Me devolvieron el bolso y los objetos personales dentro de una bolsa de plástico adornada con las siglas de la Policía Nacional. Había escrito a bolígrafo lo que contenía: MP3 con cascos, monedero de cuero marrón, unas llaves, dos pulseras, tres piercings, dos anillos, un mechero, tabaco de liar. ¡Sujetador y cordones!
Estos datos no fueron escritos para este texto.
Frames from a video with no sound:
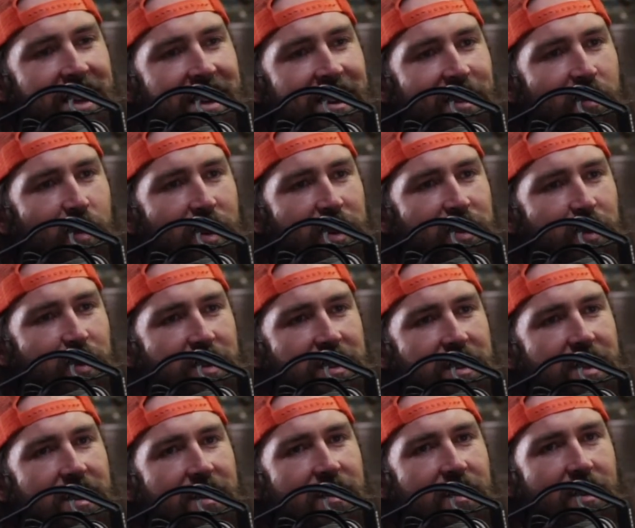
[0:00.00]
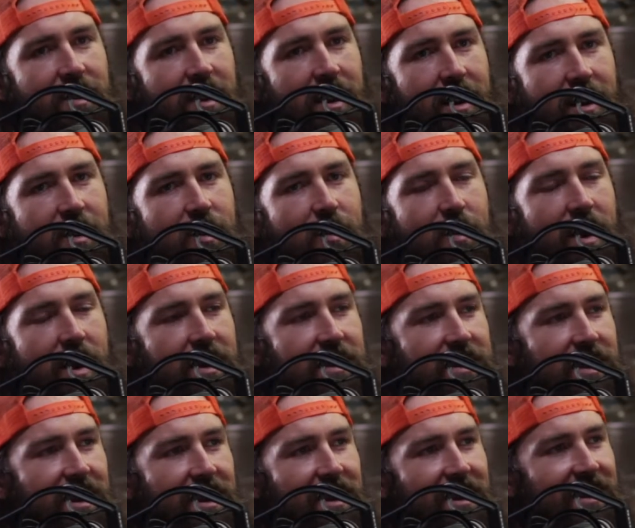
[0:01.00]
which was a
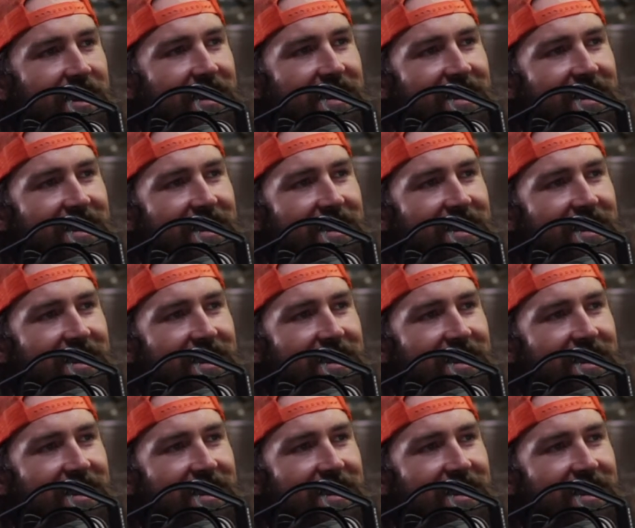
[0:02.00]
crazy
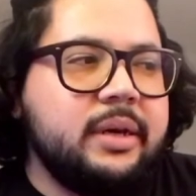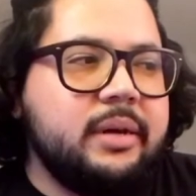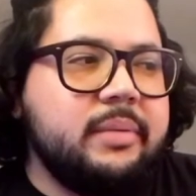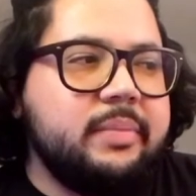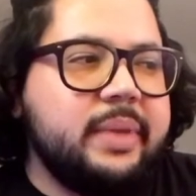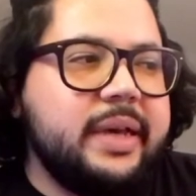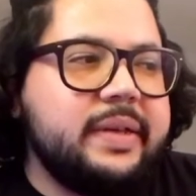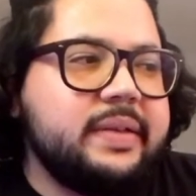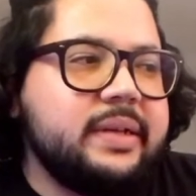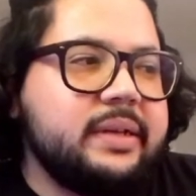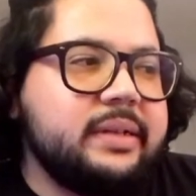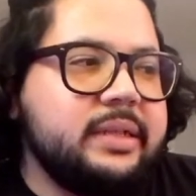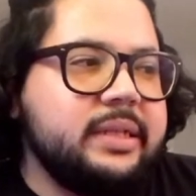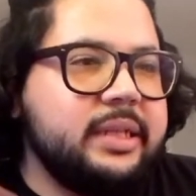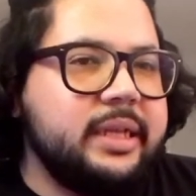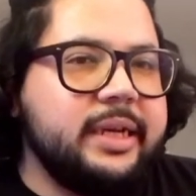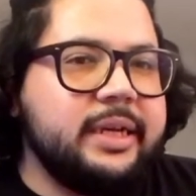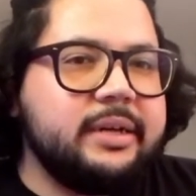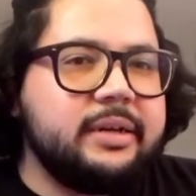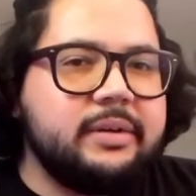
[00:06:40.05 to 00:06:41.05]
basically
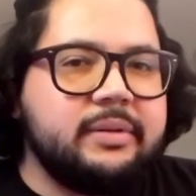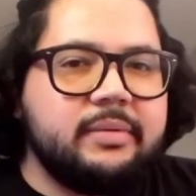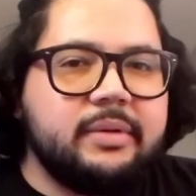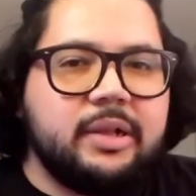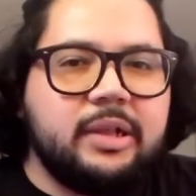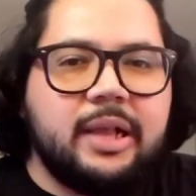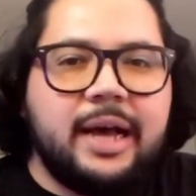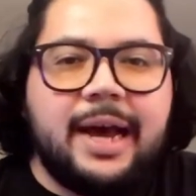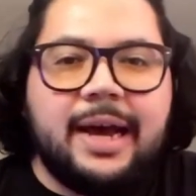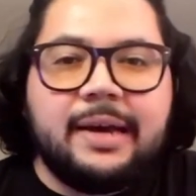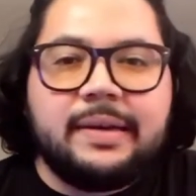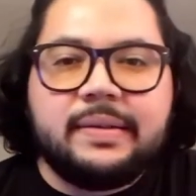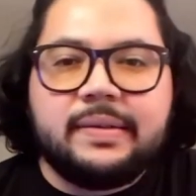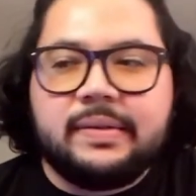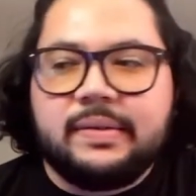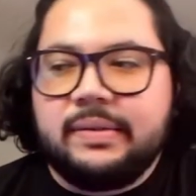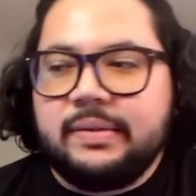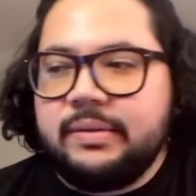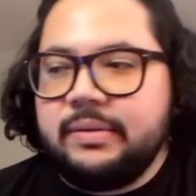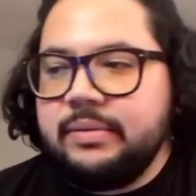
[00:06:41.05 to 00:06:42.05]
like
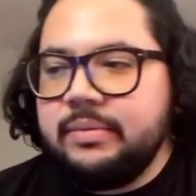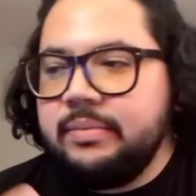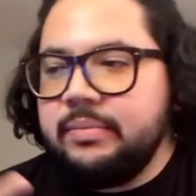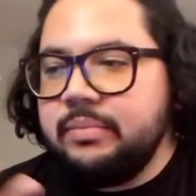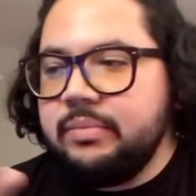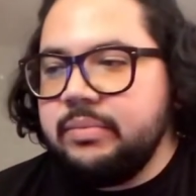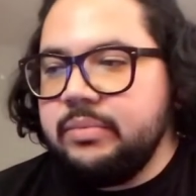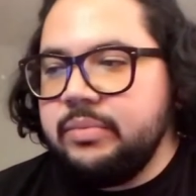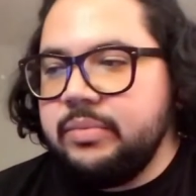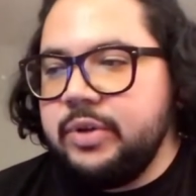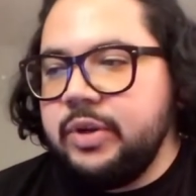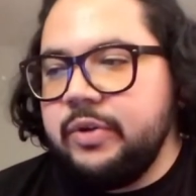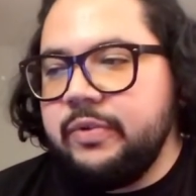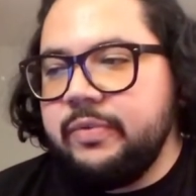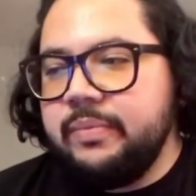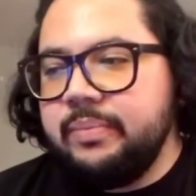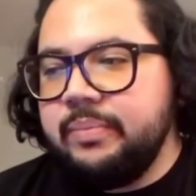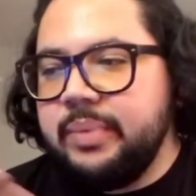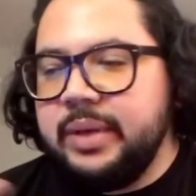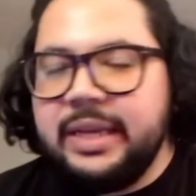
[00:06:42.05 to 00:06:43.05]
class, you know,
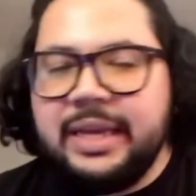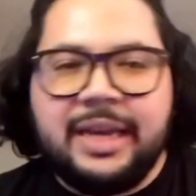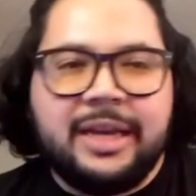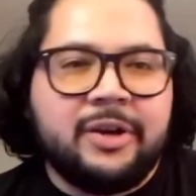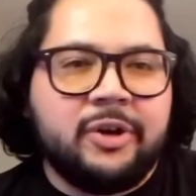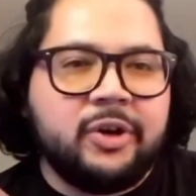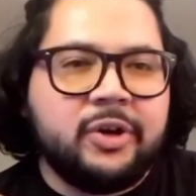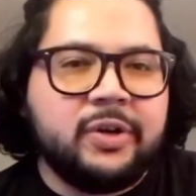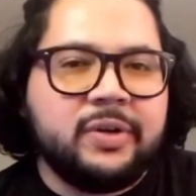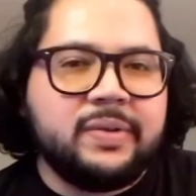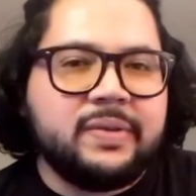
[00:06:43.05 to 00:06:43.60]
beginners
En serio, esto era mejor que terminar el último examen de verano de la carrera y salir al campus a beberte la primera cerveza con tus compañeros.

Con los cordones en una mano y el sujetador en otra, subí fugaz las escaleras, salí por la parte de atrás del edificio y sentí el cálido sol de verano como una inyección de pura adrenalina. Vi de lejos a mis amigos y a mi hermana esperando nerviosos en un banco, corrí hacia ellos y nos fundimos en un abrazo con aroma a libertad. Perdonad si me pongo tonta, pero fue una emoción que solo una persona libre puede sentir.

Al cabo del tiempo y varios pleitos se demostró que mi único fallo fue estar en el lugar y en el momento equivocado. Después de dos años de espera, papeleos e innumerables visitas a los juzgados y comisarías de la capital, conseguí borrar los antecedentes policiales que nunca tuve que tener. Está probado que la justicia no es igual para todos, ni todos somos iguales ante la justicia. Ahora también que soy inocente, por supuesto, aunque eso sea lo que digan todos.

Un saludo a mis compañeras de celda.